Rixstep
 About | ACP | Buy | Industry Watch | Learning Curve | News | Products | Search | Substack
Home » Learning Curve » Red Hat Diaries

Digg: Don't Double Dip

Things to worry about on Super Bowl Sunday.


Get It

Try It

Digg are running a thread on double dipping. Seems that come time for a Super Bowl in the US everybody from Quahog and outwards is munching in front of the telly. And double dipping as it's called is just not good for your health - it can lead to cross contamination.

Paul Dawson and his students at Clemson examined the effects of double dipping and found three to six double dips transferred about ten thousand bacteria from the eater's mouth to the dip - more than Dawson had guessed.

'It's like kissing everybody at a party', Dawson said.

So double dipping - if you didn't already find it gross - is something to be wary of and worried about.

On Friday Australia's Secure Computing published a piece on something called Mega-D. Mega-D's a sort of bacteria too - but it's a computer infection and not a biological one. Security specialists at Marshal - a big player in the security business - claim the new botnet Mega-D is now singularly responsible for 32% of all spam on the Internet.

This of course begs several questions and leads irrevocably to a number of conclusions.

If 80% of all SMTP traffic is spam and if Mega-D is responsible for approximately 32% of all spam right now then Mega-D on its own is responsible for a full quarter of the mail traffic on the entire Internet.

One feels the urge to congratulate the authors to such an achievement but there's a darker deeper truth there as well, also within reach. Namely whose computers are sending out the spam. And everyone knows the answer to that one.

Open relays don't count anymore. It's Windows PCs doing the dirty work. Mega-D recruits Windows PCs to a botnet; these Windows PCs take commands from their 'zombie general' and then spew out a quarter of the SMTP traffic on the net today.

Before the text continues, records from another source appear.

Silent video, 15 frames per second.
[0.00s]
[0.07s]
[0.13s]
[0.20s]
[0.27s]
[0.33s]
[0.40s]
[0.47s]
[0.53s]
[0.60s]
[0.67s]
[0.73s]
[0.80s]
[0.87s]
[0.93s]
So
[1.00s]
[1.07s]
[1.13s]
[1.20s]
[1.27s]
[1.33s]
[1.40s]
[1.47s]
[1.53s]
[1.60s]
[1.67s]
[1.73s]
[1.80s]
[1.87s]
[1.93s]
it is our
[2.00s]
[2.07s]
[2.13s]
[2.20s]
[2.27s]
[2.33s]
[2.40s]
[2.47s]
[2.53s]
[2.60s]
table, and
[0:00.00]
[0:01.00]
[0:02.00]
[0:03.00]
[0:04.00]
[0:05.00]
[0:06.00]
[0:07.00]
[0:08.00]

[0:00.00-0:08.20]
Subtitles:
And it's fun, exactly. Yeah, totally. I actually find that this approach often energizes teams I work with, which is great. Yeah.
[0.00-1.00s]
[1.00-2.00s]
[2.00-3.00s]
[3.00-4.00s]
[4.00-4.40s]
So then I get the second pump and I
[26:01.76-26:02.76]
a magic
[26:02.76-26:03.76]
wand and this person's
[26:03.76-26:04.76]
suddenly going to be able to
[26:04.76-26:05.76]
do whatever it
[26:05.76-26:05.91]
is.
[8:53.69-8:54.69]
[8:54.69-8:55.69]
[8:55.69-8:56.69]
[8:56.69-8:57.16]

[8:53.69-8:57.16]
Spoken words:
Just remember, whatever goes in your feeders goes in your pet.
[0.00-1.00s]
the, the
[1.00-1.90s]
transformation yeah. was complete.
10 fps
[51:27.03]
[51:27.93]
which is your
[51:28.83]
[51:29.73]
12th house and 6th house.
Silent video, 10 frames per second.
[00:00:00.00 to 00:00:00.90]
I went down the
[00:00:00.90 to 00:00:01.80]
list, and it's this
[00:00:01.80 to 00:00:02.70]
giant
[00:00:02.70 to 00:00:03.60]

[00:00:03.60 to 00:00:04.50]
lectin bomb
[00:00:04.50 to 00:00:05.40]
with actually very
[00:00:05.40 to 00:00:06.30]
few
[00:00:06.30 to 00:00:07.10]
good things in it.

There are potentially two ways to deal with this situation.

One: Bill Gates places a call to his good friend in Washington to tell him something must be done. The friend in Washington then places a call to a Mr Putin [he calls him 'Vladimir'] in Moscow and tells him something must be done. Mr Putin then places a call to some of his old friends in the KGB and sees if they can shake down the RBN.

Simultaneously Bill Gates places calls to the CEOs of Verizon, BellSouth, PacBell, Qwest, Level3, Sprint, and all the rest and tells them they have to stop Mega-D from reaching his precious Windows machines.

That's not going to work.

Two: everybody finally get off their lazy arses and stop using Windows. Anything at all - as long as it's not Windows. For without Windows on the Internet there won't be enough for the spammers to pluck at [or the Internet criminals to attack for that matter]. Remove Windows from the Internet tonight and the entire Mega-D botnet disappears - or at least ceases to have any relevance. Remove Windows from the Internet tonight and 99.9% of all the dangers associated with the Internet cease to exist JUST LIKE THAT.

That's not going to work either.

So as you disconnect from the virtual world today to connect with a different even more unreal one - you should at least remember one thing.

Don't double dip.

About | ACP | Buy | Industry Watch | Learning Curve | News | Products | Search | Substack
Copyright © Rixstep. All rights reserved.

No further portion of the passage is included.